The real benefit of building outside an existing municipality is that cities and towns, particularly in desirable areas, increasingly operate as private clubs devoted to preventing development. Last year Vail Resorts announced plans to build subsidized housing for 165 workers in Vail, Colo., where the average home costs well more than $1 million. The town responded by invoking eminent domain and moving to seize the property to prevent construction. The town’s mayor, Kim Langmaid, says the proposed housing would cause bighorn sheep to starve.
It’s hard to know how seriously to take Mr. Musk, who has a long history of dreaming out loud. He previously suggested that he might seek to establish a city around SpaceX Starbase, his rocket-launching facility outside Brownsville, Texas. In a March 2021 tweet, Mr. Musk declared that he was “creating the city of Starbase, Texas.” He added, “From thence to Mars, and hence the Stars.”
(Mars, as you may recall, is another place where Mr. Musk plans to build a city.)
Still, while Snailbrook doesn’t exist in any legal sense, the idea has progressed beyond mere tweeting. There are already a few houses on the ground and a recreation center. In Texas, as soon as a community has 201 residents, it can petition to incorporate as a town.
The standard takeaway from the history of company towns is that the best way to help workers is to pay them. When Disney announced plans last year to build housing on company land in Orlando, Fla., one of its largest unions blasted the idea as a poor substitute for better pay. “Workers don’t need affordable housing; they need to be able to afford their housing,” Jeremy Haicken of Unite Here told The Orlando Sentinel.
But raising wages isn’t enough by itself.

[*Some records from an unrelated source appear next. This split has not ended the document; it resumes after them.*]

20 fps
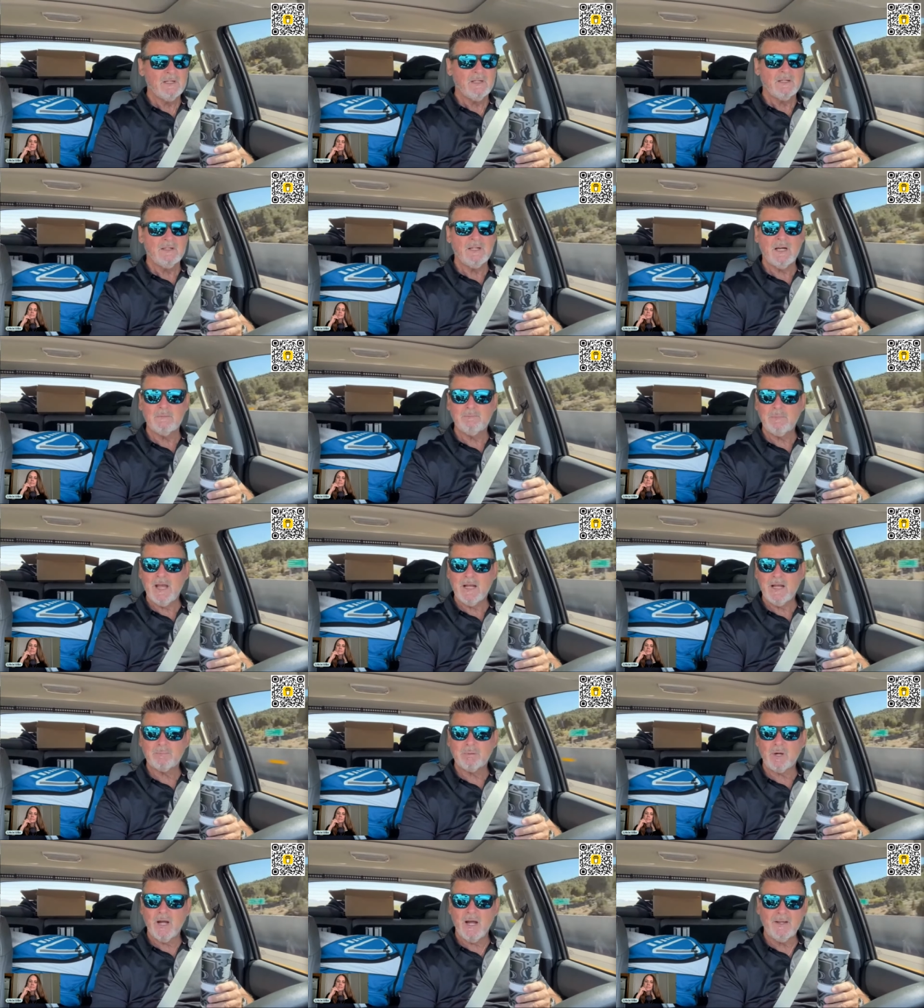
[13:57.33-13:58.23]
nutbag
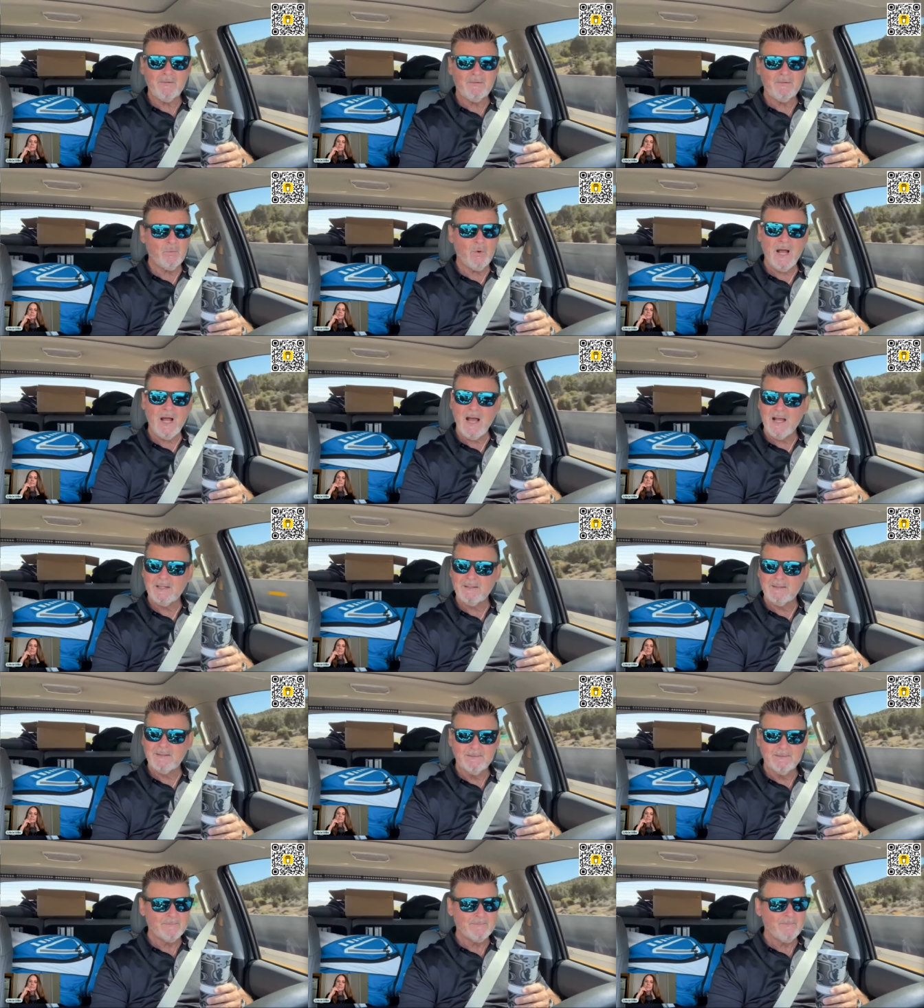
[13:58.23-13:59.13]
price. What
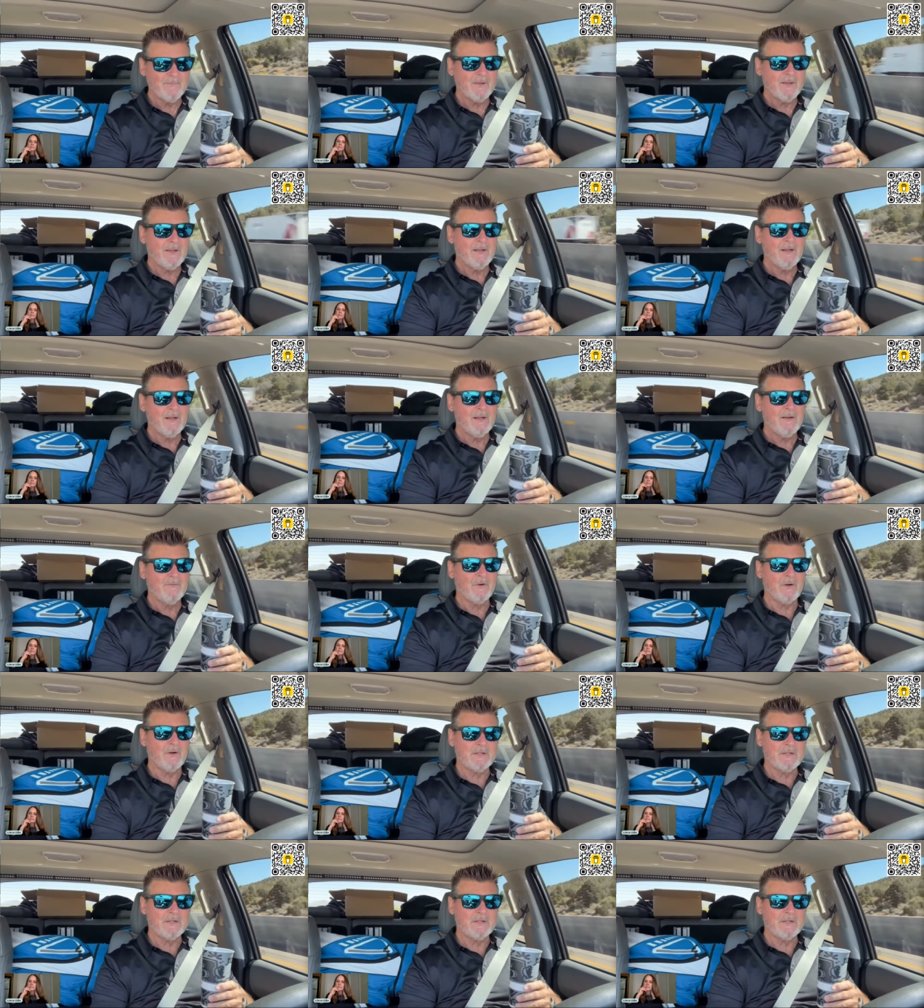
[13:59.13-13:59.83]
for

In markets where construction isn’t keeping pace with demand — a category that currently includes much of the United States — giving some workers more money just makes it harder for everyone else to find a place to live. Disney workers don’t just need more money. They also need more housing.
Political leaders in the Austin area, and everywhere else companies are entering the housing business, ought to regard those plans as evidence of municipal malpractice.
Companies shouldn’t need to build worker housing.
Workers shouldn’t have to live in company towns.